Since SIMPLE MARGIN is more efficient, it is widely used in SVM based active learning (Moskovitch et al., 2009; Novak et al., 2006), in particular, as it performs

quite well on text classification problems (see Godbole et al., 2004). Schohn & Cohn (2000) described an application of using the SIMPLE MARGIN strategy in text classification and found that the performance of the SVM trained with the small set of actively selected documents is better than the SVM trained with the whole dataset. Ertekin (2005) also found that by using active learning the need for train- ing examples for SVM can be significantly reduced, and the learner’s classification performance is preserved, even increased in some cases.

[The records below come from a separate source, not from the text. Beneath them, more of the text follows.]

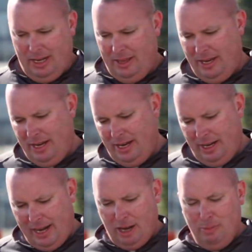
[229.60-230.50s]
and the
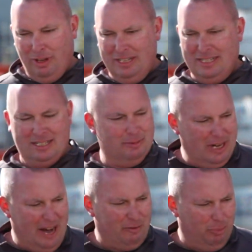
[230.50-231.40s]
uh, accountability systems
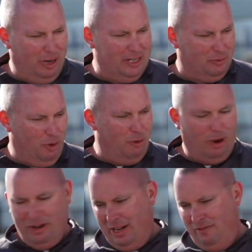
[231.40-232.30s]
they have in place,
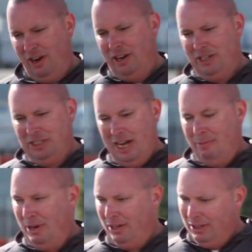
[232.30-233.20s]
Walmart did a very good
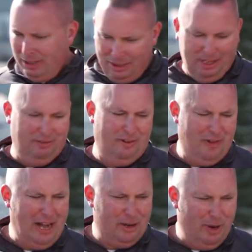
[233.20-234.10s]
job here of
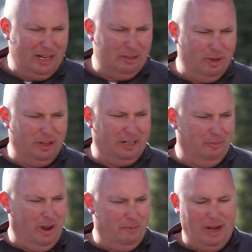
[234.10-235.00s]
evacuating the building
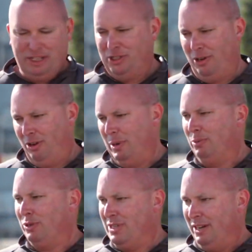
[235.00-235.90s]
and, and making sure all our
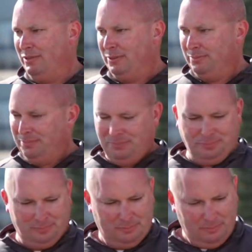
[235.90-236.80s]
people are safe. I was going to
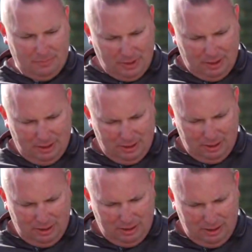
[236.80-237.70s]
say, what were the
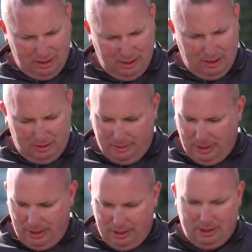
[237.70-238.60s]
successes here? The
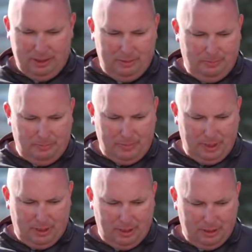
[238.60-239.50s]
fact, you know, the fact
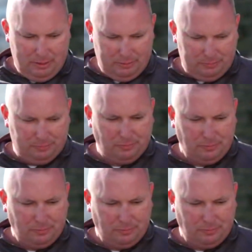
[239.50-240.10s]
that we don't have any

Many extensions or variants of basic SVM-based active learners using SIMPLE MARGIN have been proposed. Ertekin (2005) proposed an extension of SIMPLE MARGIN called ‘Simple Random Active Learning’. In Simple Random Active Learning, firstly a small constant number of unlabelled examples are randomly se- lected then the example closest to the margin among this small set is chosen for querying labels. Raghavan et al. (2006) used a method similar to Simple Random Active Learning but focused on extending the traditional active learning frame- work to include feedback on features in addition to labelling examples. Xu et al.

(2003) proposed representative sampling as an extension to the SIMPLE MARGIN method. The representative sampling method explores the clustering structure of uncertain documents (documents in the classification margin) and selects clustering centers for labelling. Dasgupta & Ng (2009) used a similar SVM based selection strategy as SIMPLE MARGIN and combined active learning, transductive learning and ensemble learning for sentiment classification.

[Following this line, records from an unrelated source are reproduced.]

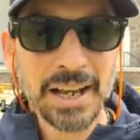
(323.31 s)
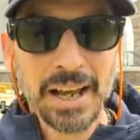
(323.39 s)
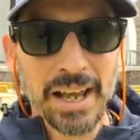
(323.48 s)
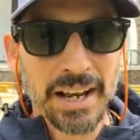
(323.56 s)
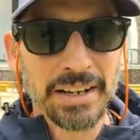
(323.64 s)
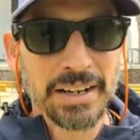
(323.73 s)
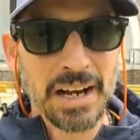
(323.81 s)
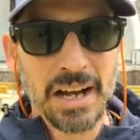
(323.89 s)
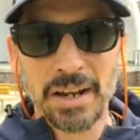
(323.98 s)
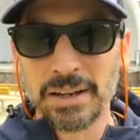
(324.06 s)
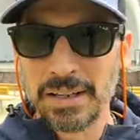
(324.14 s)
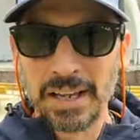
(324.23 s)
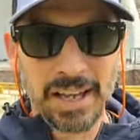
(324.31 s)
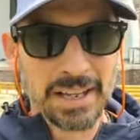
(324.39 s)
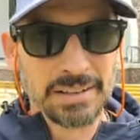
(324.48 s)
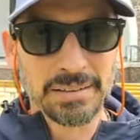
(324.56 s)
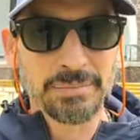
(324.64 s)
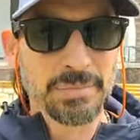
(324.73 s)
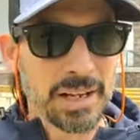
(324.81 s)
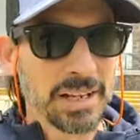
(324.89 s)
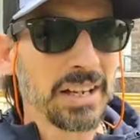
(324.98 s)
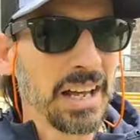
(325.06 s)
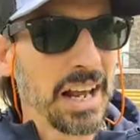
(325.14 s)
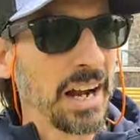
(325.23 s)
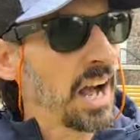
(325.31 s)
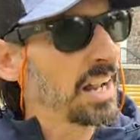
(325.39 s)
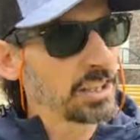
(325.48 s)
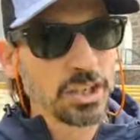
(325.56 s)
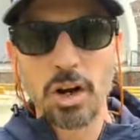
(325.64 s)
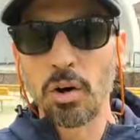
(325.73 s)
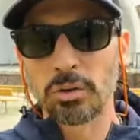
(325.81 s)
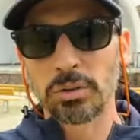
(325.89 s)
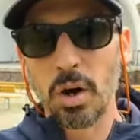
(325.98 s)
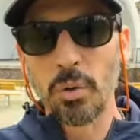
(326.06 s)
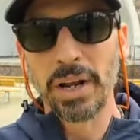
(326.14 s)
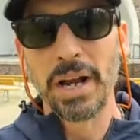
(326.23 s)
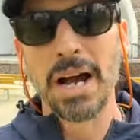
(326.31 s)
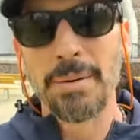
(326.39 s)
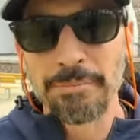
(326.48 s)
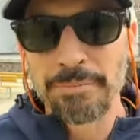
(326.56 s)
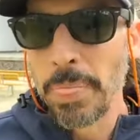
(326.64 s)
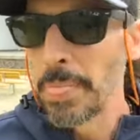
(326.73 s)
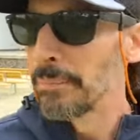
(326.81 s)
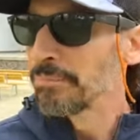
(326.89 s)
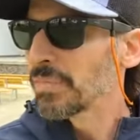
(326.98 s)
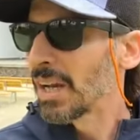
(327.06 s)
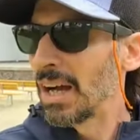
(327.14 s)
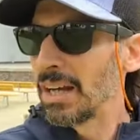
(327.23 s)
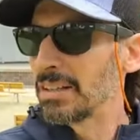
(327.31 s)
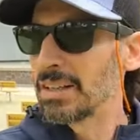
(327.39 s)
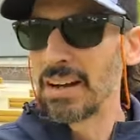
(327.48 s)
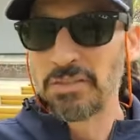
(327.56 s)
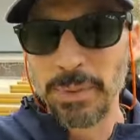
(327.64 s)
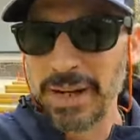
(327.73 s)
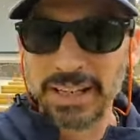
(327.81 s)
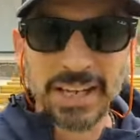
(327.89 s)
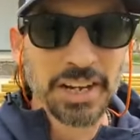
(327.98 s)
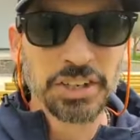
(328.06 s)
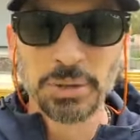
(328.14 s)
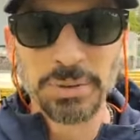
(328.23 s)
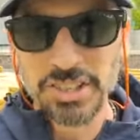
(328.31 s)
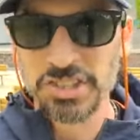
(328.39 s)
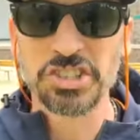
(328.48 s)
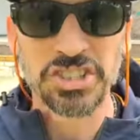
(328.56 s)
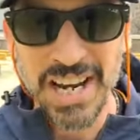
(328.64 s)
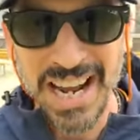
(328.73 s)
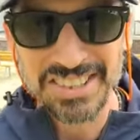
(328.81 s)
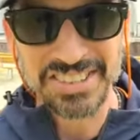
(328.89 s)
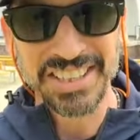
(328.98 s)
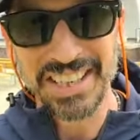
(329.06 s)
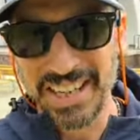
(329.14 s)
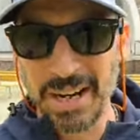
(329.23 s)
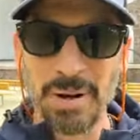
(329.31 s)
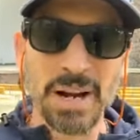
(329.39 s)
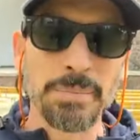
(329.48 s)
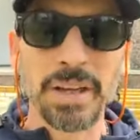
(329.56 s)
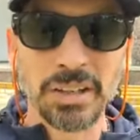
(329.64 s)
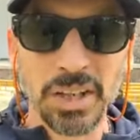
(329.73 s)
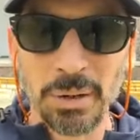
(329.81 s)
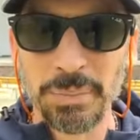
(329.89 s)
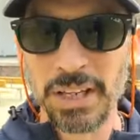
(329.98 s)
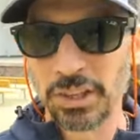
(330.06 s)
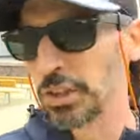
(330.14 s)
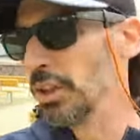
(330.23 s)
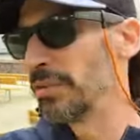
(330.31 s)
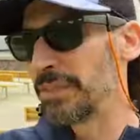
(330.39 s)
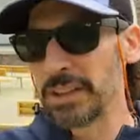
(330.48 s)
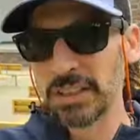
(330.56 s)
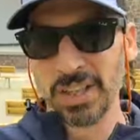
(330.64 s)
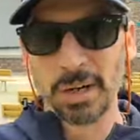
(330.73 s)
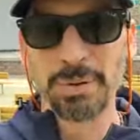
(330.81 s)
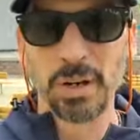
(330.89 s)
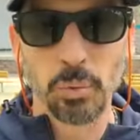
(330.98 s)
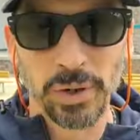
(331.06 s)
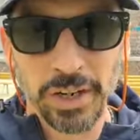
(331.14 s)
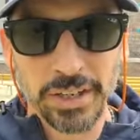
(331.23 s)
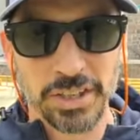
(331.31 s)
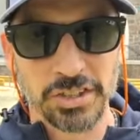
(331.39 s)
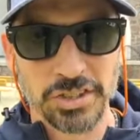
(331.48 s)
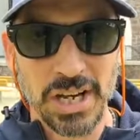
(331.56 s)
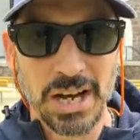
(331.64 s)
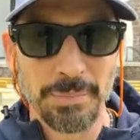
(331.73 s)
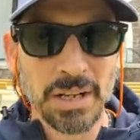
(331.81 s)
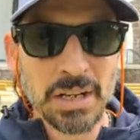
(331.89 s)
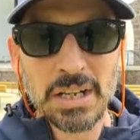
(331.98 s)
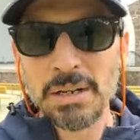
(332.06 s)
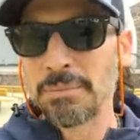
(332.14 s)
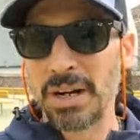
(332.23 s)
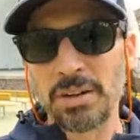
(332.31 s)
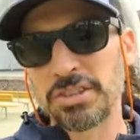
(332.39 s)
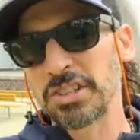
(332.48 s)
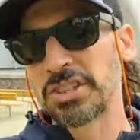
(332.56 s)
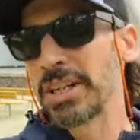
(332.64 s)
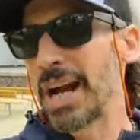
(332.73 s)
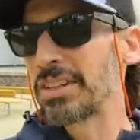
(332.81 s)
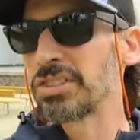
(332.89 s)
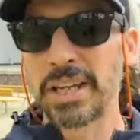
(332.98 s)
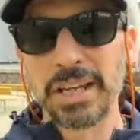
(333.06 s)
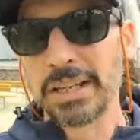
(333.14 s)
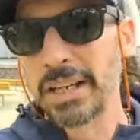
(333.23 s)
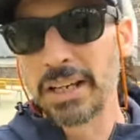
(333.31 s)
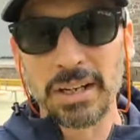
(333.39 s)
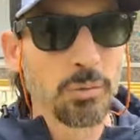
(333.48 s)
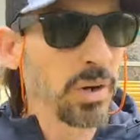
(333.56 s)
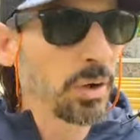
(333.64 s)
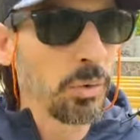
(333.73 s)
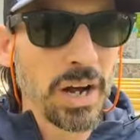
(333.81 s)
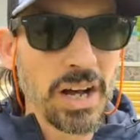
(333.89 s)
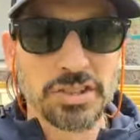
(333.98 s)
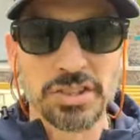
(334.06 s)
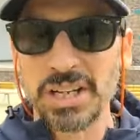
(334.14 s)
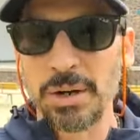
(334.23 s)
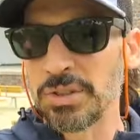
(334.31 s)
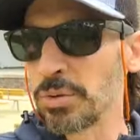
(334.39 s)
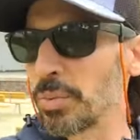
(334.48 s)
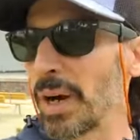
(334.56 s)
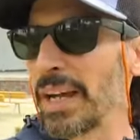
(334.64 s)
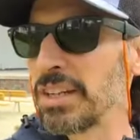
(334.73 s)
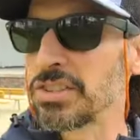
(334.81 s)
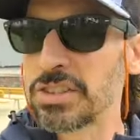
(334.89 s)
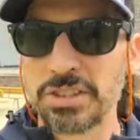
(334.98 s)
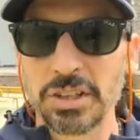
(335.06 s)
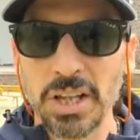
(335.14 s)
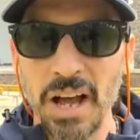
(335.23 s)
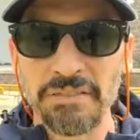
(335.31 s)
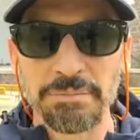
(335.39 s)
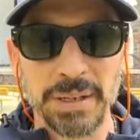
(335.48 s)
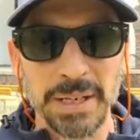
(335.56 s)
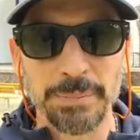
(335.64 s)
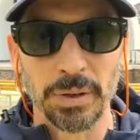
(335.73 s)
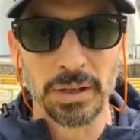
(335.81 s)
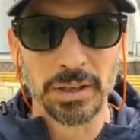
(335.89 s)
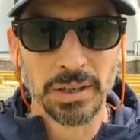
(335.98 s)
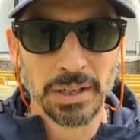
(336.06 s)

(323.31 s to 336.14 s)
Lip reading: And you know, growing up, everybody kind of knew me as just a nice kid. I might have been a little bit goofy, a little bit weird to some, but I was just a nice kid. And what it was is I was raised to love people.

k-NN Based Active Learners The re-building, re-classifying and re-ranking of the pool can make uncertainty-based active learning very computationally expensive.

As a lazy learner, the k Nearest Neighbour classifier is attractive to active learning as the introduction of new examples to the classifier simply involves adding them to the labelled set, and that so much computation required for classification (e.g. the similarities between all examples) can be pre-computed.

In k-NN based uncertainty sampling, the output of the k-NN classifier can be transformed into a class membership probability estimate where the distribution is based on the distance of the query example to its k nearest neighbours and then the estimate can be used as a measure of uncertainty. Examples of using k-NN classifiers in the active learning process were proposed initially by Hasenjager & Ritter (1998) and Lindenbaumet al. (2004). More recent examples include develop- ing recommender systems to minimise the number of requests for user evaluations (Teixeiraet al.,2002); investigating dimensionality reduction for active learning with nearest neighbour classifier in text classification (Davy & Luz, 2007b); supervised network intrusion detection method based on Transductive Confidence Machines (TCM-KNN) (Li & Guo,2007); and building classification systems with a weighted k-nearest neighbour classifier (Cebron & Berthold,2008).

It is interesting to note that except for a small number of examples as mentioned, the k-NN classifier has not been used popularly in active learning research. This is something that we intend to pursue in this work.